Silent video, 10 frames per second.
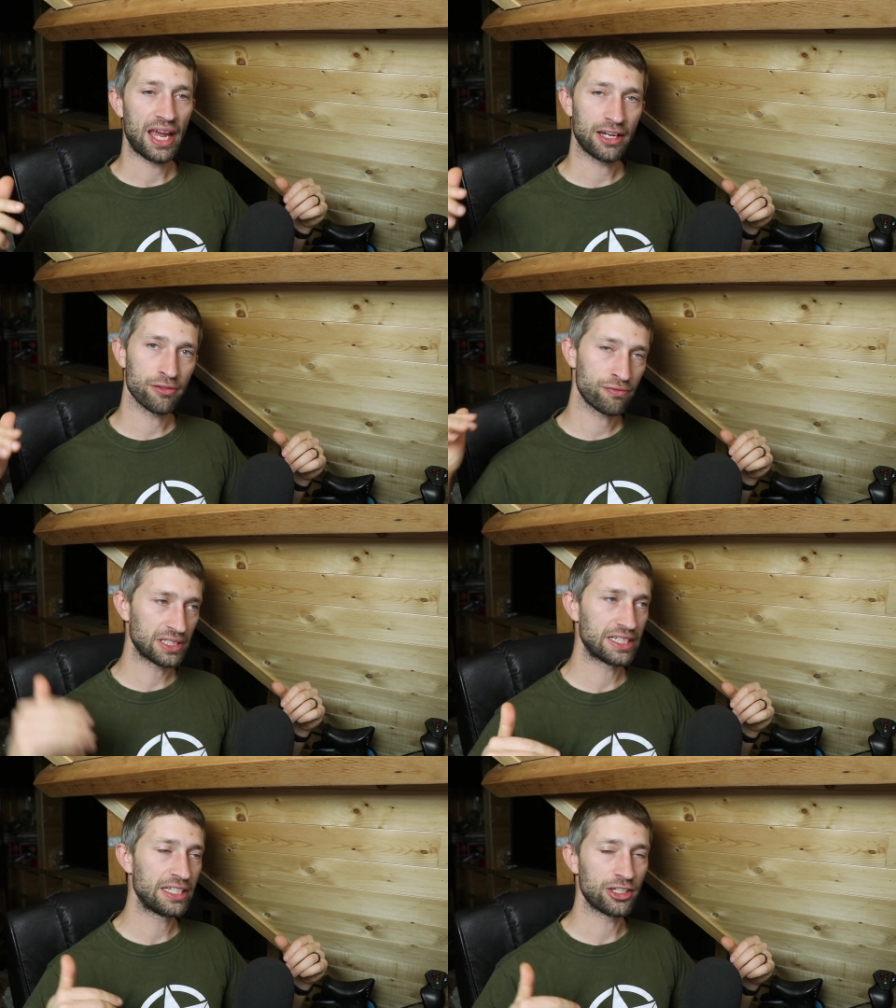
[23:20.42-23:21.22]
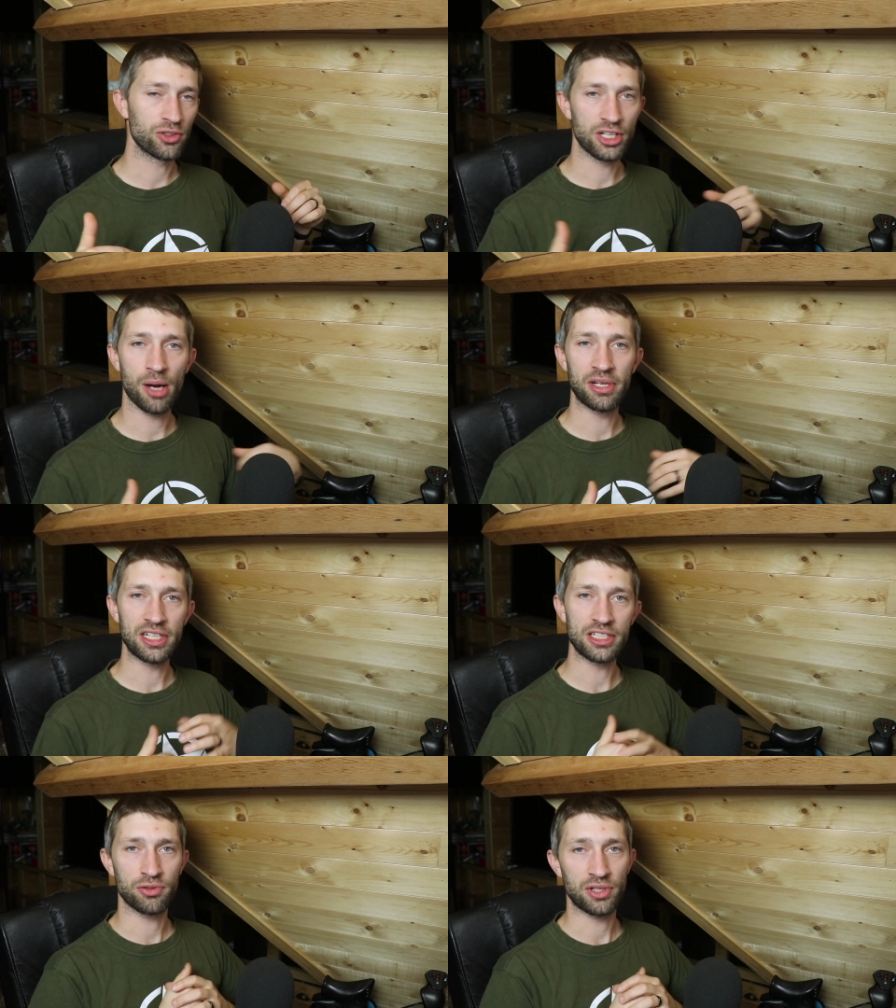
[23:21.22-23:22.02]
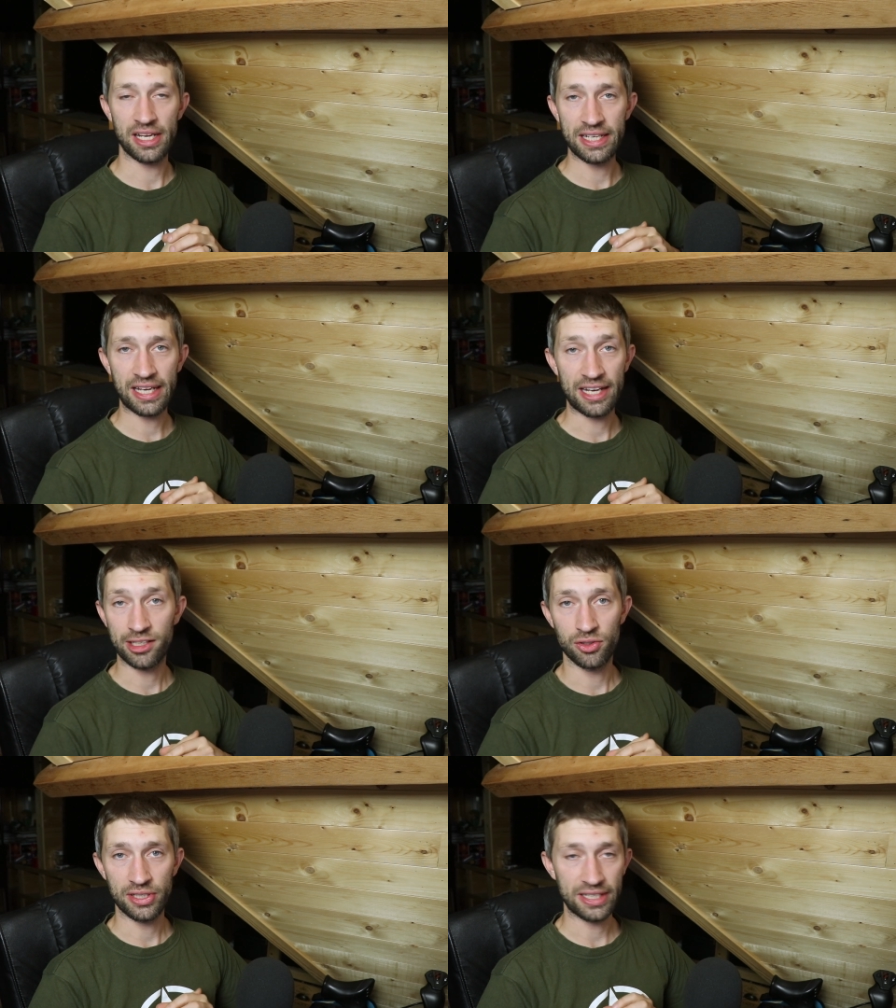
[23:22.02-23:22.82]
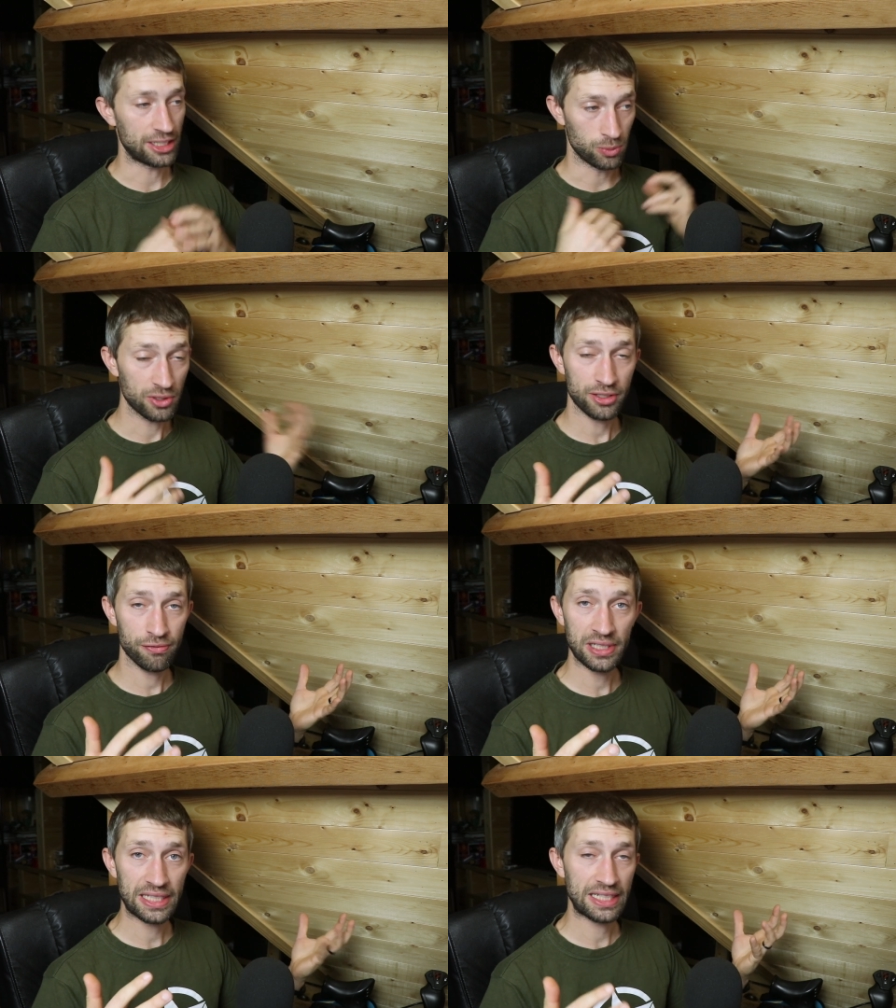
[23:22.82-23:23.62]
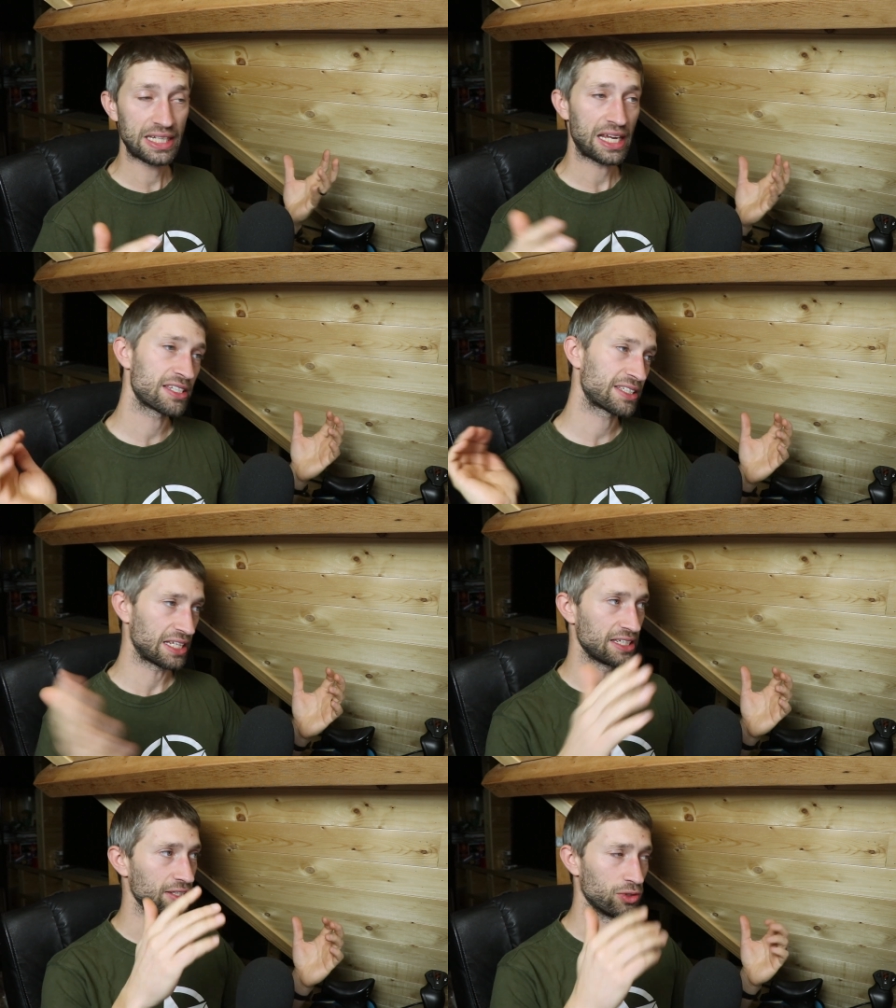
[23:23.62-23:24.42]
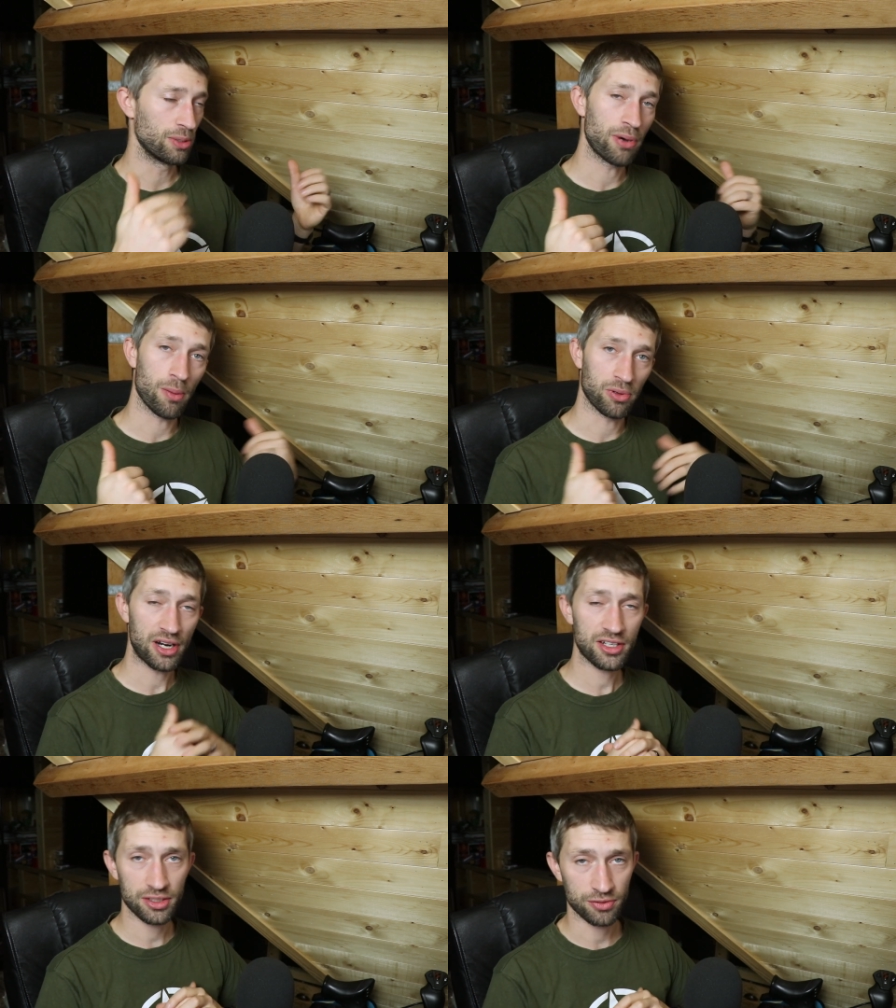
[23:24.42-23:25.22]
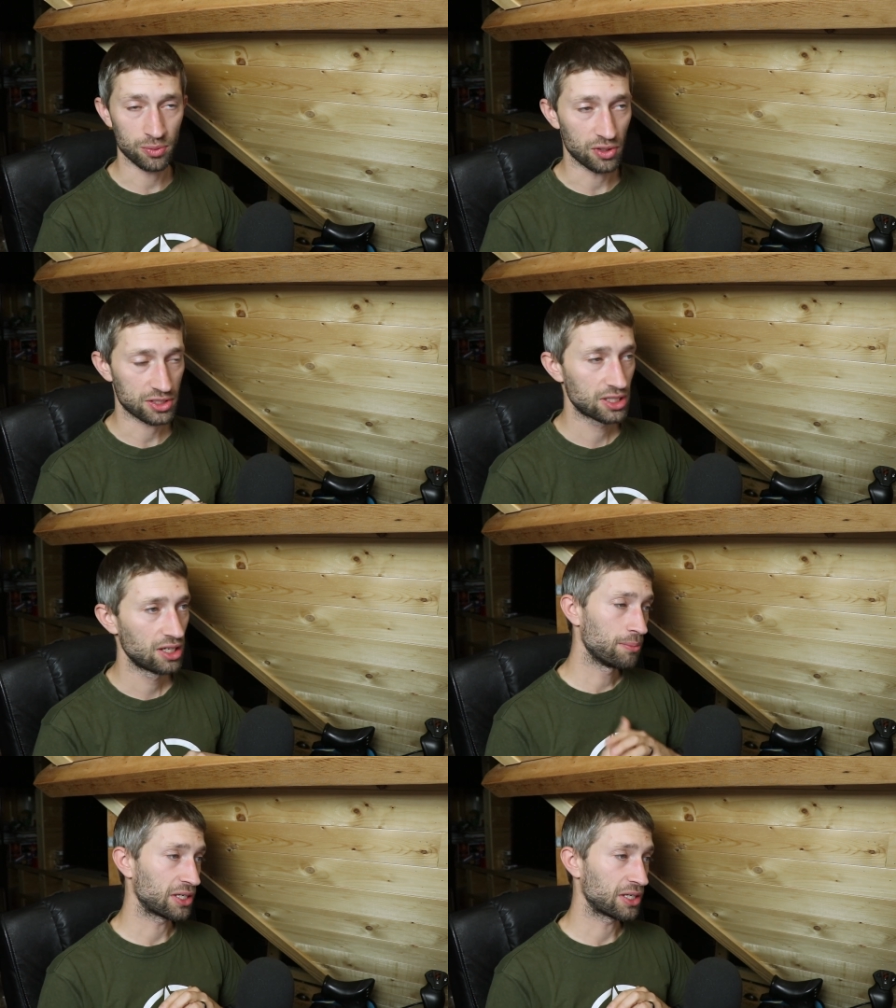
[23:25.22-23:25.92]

and fill in your nominees for any category that you want to fill it in and send it to the Popular Airsoft Awards.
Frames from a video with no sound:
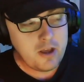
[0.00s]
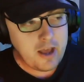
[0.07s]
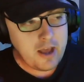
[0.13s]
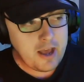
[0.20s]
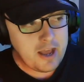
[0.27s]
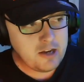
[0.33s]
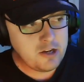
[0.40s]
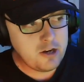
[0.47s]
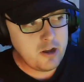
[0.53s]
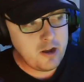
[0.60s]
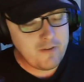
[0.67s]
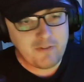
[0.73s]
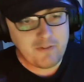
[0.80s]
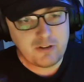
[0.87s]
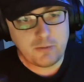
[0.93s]
And,
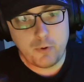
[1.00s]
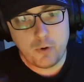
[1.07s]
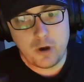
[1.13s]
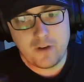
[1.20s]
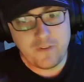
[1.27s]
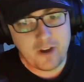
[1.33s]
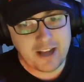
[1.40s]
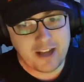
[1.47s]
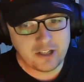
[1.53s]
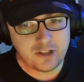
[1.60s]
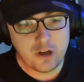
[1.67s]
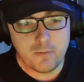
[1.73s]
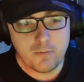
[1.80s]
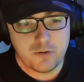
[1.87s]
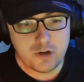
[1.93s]
they've supported the likes of
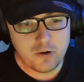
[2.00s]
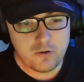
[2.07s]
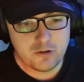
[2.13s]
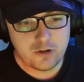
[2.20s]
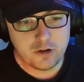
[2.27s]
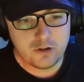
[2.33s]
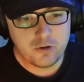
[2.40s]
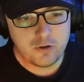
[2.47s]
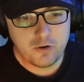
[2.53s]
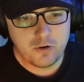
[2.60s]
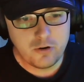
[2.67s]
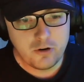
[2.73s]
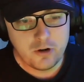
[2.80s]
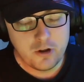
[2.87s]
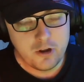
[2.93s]
Tom Jones on
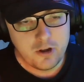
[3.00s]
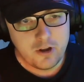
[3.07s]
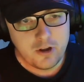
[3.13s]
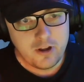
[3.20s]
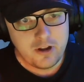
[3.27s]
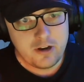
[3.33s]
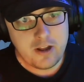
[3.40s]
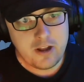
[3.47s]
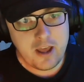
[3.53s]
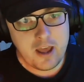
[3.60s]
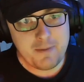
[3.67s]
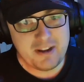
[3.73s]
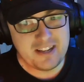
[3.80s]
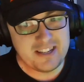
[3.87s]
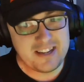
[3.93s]
tour
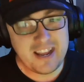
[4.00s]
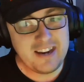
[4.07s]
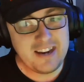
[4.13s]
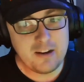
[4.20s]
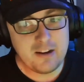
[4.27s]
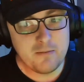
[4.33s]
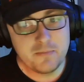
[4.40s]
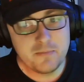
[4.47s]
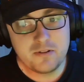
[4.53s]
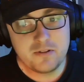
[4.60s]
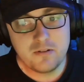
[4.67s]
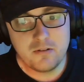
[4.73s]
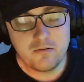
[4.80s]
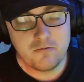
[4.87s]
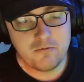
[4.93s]
in
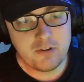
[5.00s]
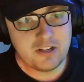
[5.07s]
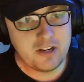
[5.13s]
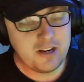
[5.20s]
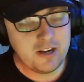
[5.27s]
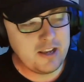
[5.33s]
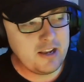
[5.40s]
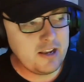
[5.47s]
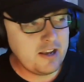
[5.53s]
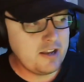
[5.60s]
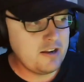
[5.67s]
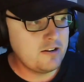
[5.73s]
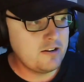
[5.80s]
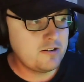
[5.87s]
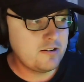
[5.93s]
stadiums recently,
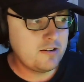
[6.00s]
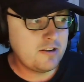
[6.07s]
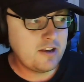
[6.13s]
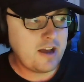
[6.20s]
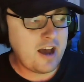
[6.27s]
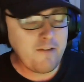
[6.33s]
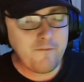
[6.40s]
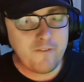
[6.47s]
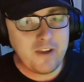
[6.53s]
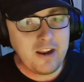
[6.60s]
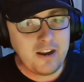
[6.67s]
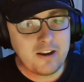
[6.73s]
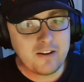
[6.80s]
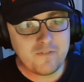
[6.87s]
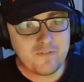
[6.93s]
and I
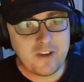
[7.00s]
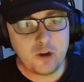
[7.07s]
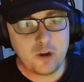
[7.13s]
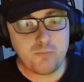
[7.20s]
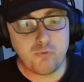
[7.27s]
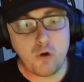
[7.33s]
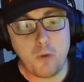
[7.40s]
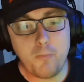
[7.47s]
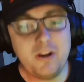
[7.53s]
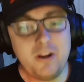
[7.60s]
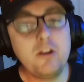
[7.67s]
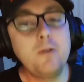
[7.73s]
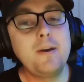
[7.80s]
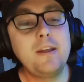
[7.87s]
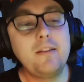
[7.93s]
think they could probably
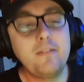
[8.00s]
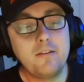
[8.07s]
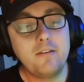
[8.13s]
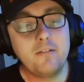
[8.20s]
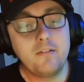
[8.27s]
do it.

Action item: Write out the whole listing above exactly, minus images.

Worked solution:
Silent video, 10 frames per second.
[23:20.42-23:21.22]
[23:21.22-23:22.02]
[23:22.02-23:22.82]
[23:22.82-23:23.62]
[23:23.62-23:24.42]
[23:24.42-23:25.22]
[23:25.22-23:25.92]

and fill in your nominees for any category that you want to fill it in and send it to the Popular Airsoft Awards.
Frames from a video with no sound:
[0.00s]
[0.07s]
[0.13s]
[0.20s]
[0.27s]
[0.33s]
[0.40s]
[0.47s]
[0.53s]
[0.60s]
[0.67s]
[0.73s]
[0.80s]
[0.87s]
[0.93s]
And,
[1.00s]
[1.07s]
[1.13s]
[1.20s]
[1.27s]
[1.33s]
[1.40s]
[1.47s]
[1.53s]
[1.60s]
[1.67s]
[1.73s]
[1.80s]
[1.87s]
[1.93s]
they've supported the likes of
[2.00s]
[2.07s]
[2.13s]
[2.20s]
[2.27s]
[2.33s]
[2.40s]
[2.47s]
[2.53s]
[2.60s]
[2.67s]
[2.73s]
[2.80s]
[2.87s]
[2.93s]
Tom Jones on
[3.00s]
[3.07s]
[3.13s]
[3.20s]
[3.27s]
[3.33s]
[3.40s]
[3.47s]
[3.53s]
[3.60s]
[3.67s]
[3.73s]
[3.80s]
[3.87s]
[3.93s]
tour
[4.00s]
[4.07s]
[4.13s]
[4.20s]
[4.27s]
[4.33s]
[4.40s]
[4.47s]
[4.53s]
[4.60s]
[4.67s]
[4.73s]
[4.80s]
[4.87s]
[4.93s]
in
[5.00s]
[5.07s]
[5.13s]
[5.20s]
[5.27s]
[5.33s]
[5.40s]
[5.47s]
[5.53s]
[5.60s]
[5.67s]
[5.73s]
[5.80s]
[5.87s]
[5.93s]
stadiums recently,
[6.00s]
[6.07s]
[6.13s]
[6.20s]
[6.27s]
[6.33s]
[6.40s]
[6.47s]
[6.53s]
[6.60s]
[6.67s]
[6.73s]
[6.80s]
[6.87s]
[6.93s]
and I
[7.00s]
[7.07s]
[7.13s]
[7.20s]
[7.27s]
[7.33s]
[7.40s]
[7.47s]
[7.53s]
[7.60s]
[7.67s]
[7.73s]
[7.80s]
[7.87s]
[7.93s]
think they could probably
[8.00s]
[8.07s]
[8.13s]
[8.20s]
[8.27s]
do it.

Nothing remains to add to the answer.